Hiding out in the Sierra Nevada, Owen and Claire stay away while caring for Maisie Lockwood (Isabella Sermon), the teenage girl on the run who impulsively unleashed the dinosaurs in “Fallen Kingdom” after discovering she was a clone of his mother. But Maisie’s valuable DNA puts her in the crosshairs of Biosyn, a genetics giant led by fun-loving, quirky Lewis Dodgson (Campbell Scott, in a role briefly played by Cameron Thor in “Jurassic Park”). Meanwhile, paleontologist Alan Grant (Neill), paleobotanist Ellie Sattler (Dern), and chaos theorist Ian Malcolm (a scene-stealing Goldblum) seek to expose the same company for its shameless diabolical plot to control the global food supply through genetically improved locusts.

As the conclusion to not just this trilogy but also the six-film “Jurassic” saga, “Dominion” gives Neill, Dern, and Goldblum a pretty satisfying victory lap. Before the ‘Jurassic Park’ and ‘Jurassic World’ generations collide, however, there are plenty more characters to go through. BD Wong returns as Dr. Henry Wu, the genetic engineer whose repeated failure to learn from his mistakes borders on parody. Dichen Lachman plays a dinosaur smuggler who, in a baffling retaliation of “Fallen Kingdom’s most hoki conceit”, wields a laser pointer that commands dinos to attack his targets. Mamoudou Athie and DeWanda Wise make attractive additions – as Biosyn’s shadowy communications manager and a virtuous cargo pilot, respectively – but still get lost in the shuffle.

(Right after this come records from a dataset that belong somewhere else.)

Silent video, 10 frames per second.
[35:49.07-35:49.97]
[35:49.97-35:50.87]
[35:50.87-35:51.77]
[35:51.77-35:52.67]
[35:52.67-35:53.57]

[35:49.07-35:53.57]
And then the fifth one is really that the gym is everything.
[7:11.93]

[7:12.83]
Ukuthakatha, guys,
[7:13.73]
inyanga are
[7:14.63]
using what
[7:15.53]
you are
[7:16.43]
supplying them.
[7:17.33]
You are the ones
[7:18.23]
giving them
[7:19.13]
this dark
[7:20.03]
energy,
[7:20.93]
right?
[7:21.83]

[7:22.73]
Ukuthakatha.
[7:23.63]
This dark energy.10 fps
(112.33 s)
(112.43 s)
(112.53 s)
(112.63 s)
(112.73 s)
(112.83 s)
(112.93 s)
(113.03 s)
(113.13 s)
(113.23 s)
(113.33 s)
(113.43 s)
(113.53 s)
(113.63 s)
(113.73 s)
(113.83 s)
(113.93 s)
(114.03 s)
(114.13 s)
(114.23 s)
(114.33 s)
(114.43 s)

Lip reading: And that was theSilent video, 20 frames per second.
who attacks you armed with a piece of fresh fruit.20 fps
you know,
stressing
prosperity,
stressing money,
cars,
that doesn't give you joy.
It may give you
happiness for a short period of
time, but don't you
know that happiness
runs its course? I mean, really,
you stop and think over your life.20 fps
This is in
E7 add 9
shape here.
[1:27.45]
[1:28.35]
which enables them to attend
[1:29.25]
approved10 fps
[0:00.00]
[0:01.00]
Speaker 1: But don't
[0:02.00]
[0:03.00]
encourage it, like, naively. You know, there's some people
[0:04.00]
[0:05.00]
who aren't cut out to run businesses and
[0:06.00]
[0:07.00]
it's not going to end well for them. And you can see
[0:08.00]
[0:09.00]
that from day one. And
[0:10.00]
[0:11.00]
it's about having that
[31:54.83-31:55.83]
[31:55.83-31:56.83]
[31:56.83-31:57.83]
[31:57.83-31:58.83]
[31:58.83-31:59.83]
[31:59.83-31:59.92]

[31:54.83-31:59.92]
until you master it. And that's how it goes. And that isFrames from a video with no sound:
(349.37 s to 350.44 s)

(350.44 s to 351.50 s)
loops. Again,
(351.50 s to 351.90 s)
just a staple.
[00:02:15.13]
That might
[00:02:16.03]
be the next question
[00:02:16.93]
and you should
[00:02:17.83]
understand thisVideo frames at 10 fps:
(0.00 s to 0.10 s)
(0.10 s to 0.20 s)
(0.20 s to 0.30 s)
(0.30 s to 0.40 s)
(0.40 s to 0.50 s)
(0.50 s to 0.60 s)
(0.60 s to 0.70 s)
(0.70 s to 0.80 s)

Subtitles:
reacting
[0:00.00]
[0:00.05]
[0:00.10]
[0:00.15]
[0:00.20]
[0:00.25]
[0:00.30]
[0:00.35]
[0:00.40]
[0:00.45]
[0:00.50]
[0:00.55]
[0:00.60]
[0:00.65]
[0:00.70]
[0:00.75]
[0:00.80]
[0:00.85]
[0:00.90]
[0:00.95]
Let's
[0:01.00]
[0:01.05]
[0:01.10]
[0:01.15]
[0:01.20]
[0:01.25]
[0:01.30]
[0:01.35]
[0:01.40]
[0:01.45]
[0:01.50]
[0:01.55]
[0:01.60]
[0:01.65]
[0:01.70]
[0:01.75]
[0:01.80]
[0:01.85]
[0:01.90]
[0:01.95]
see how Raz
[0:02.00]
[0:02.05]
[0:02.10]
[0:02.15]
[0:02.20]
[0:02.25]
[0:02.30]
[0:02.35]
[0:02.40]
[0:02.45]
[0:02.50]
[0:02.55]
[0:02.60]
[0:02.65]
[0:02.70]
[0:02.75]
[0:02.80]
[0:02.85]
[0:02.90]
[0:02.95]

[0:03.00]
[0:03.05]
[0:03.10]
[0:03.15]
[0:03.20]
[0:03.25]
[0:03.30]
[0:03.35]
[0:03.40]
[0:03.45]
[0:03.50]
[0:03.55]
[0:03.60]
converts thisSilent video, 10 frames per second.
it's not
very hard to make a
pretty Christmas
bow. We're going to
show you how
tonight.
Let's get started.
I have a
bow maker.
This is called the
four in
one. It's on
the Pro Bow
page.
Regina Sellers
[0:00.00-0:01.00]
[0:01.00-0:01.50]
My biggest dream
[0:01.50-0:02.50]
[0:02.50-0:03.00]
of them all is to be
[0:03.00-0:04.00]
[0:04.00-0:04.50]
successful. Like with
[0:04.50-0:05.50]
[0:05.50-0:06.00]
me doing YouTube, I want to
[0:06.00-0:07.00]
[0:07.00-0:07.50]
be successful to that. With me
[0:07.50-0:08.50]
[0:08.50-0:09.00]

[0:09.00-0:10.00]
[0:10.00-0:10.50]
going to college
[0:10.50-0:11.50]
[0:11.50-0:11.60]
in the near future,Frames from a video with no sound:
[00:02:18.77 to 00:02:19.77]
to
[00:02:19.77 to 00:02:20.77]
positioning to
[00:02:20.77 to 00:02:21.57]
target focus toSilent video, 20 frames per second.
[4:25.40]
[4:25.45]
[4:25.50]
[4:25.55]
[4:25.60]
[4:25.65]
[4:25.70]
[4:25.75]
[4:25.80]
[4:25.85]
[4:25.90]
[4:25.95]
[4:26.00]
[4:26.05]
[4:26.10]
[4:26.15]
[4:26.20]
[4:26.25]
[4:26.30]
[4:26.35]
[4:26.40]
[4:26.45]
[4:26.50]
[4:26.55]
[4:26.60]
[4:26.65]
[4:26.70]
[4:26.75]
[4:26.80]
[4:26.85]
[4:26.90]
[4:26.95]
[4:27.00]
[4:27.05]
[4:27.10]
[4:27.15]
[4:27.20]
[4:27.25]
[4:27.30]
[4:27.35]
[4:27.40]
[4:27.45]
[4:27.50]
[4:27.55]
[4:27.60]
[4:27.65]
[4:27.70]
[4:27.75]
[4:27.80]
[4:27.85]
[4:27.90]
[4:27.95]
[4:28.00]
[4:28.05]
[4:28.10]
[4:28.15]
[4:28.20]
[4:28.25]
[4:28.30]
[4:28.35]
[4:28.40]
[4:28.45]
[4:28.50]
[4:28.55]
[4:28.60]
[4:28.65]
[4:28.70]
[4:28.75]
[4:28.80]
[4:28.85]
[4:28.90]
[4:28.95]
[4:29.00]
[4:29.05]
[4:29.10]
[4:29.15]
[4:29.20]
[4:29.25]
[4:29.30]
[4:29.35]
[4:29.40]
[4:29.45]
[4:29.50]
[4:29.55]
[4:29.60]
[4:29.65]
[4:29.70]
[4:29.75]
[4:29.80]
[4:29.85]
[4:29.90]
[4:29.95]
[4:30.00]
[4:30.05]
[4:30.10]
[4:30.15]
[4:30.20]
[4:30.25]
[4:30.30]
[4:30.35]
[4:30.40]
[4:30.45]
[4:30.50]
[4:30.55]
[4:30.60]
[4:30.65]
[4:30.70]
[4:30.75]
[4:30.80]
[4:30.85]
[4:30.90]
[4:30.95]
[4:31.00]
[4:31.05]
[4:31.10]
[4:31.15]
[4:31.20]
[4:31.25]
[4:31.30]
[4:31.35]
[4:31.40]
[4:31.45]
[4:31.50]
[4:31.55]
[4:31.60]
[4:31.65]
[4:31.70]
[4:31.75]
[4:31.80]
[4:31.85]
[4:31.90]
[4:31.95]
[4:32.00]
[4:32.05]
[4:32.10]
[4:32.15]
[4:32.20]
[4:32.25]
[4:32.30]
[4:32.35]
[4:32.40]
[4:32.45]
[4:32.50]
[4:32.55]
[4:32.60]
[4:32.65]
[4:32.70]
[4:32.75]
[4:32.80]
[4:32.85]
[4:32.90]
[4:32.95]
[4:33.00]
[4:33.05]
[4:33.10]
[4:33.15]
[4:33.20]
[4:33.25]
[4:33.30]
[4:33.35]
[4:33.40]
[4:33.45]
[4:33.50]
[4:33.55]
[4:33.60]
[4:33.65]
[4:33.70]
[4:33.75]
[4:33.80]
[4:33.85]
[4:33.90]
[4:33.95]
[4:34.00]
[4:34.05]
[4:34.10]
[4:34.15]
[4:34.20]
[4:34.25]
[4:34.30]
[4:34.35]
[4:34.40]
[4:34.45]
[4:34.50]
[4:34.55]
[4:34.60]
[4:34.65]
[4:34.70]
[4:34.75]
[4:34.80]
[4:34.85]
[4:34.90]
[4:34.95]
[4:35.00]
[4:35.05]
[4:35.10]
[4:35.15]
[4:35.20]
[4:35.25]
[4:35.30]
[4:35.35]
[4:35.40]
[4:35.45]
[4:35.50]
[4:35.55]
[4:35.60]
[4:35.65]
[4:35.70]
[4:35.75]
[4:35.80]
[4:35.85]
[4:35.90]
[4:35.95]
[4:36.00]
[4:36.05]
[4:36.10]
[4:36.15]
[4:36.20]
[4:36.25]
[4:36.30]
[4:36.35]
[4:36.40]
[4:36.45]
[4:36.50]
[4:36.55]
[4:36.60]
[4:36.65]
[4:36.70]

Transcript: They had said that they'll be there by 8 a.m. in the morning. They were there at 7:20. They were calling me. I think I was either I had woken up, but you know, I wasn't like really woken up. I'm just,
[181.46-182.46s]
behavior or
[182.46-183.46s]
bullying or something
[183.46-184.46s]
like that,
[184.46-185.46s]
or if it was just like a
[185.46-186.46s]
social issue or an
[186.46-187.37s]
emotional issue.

To give Trevorrow credit, he knows how to pull off an action sequence and conjure up evocative imagery. A motorcycle chase through dinosaur-infested Malta is a wild ride, and a white-knuckled scene in which Howard’s Claire escapes a beast by diving underwater proves worthy of Steven Spielberg’s original film.

Speaking of this film, the callbacks to “Jurassic Park” — which come quickly, especially in the final act — result in moans, cheers, and nothing in between. When the final 20 minutes of “Dominion” plays like a beat-for-beat recreation of the sets from previous films, it becomes clear that Trevorrow and Co. have nothing new to say. In a welcome burst of self-aware shtick, the film at least allows Goldblum to sum up the state of the franchise: “Jurassic World? Not a fan.”

PG-13. In neighborhood theatres. Contains intense action sequences, some violence and bad language. 147 minutes.